[Collected data entries]
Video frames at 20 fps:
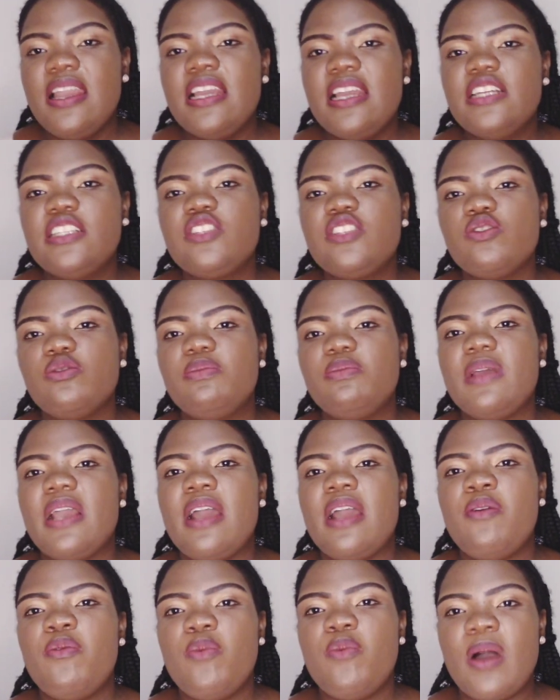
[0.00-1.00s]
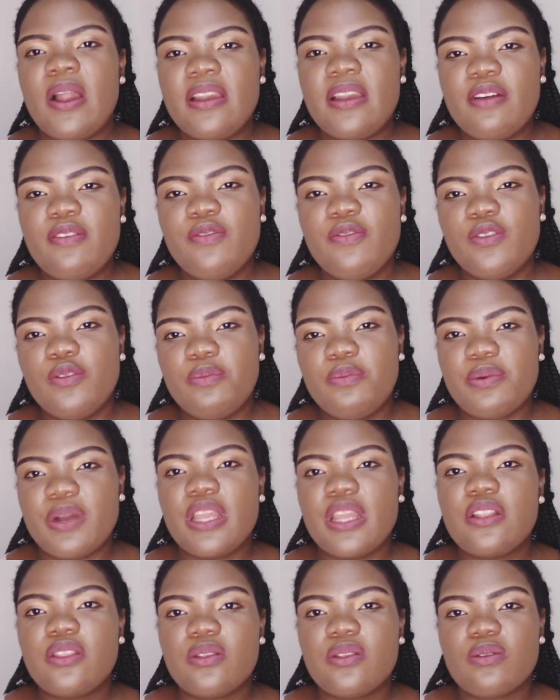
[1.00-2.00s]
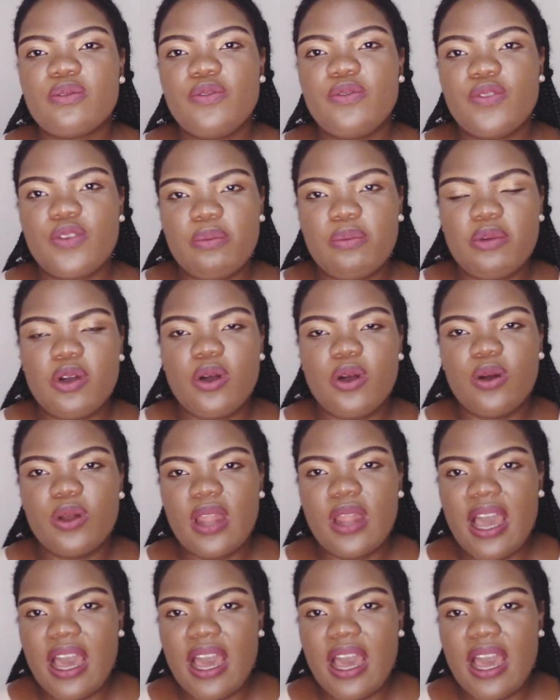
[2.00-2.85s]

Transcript: it will be a wonderful breakthrough from God.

■ **TASK DIRECTIONS**:
When you copy the entries, keep every word exactly as it stands and drop any pictures.

■ **REPLY TO THE TASK**:
Video frames at 20 fps:
[0.00-1.00s]
[1.00-2.00s]
[2.00-2.85s]

Transcript: it will be a wonderful breakthrough from God.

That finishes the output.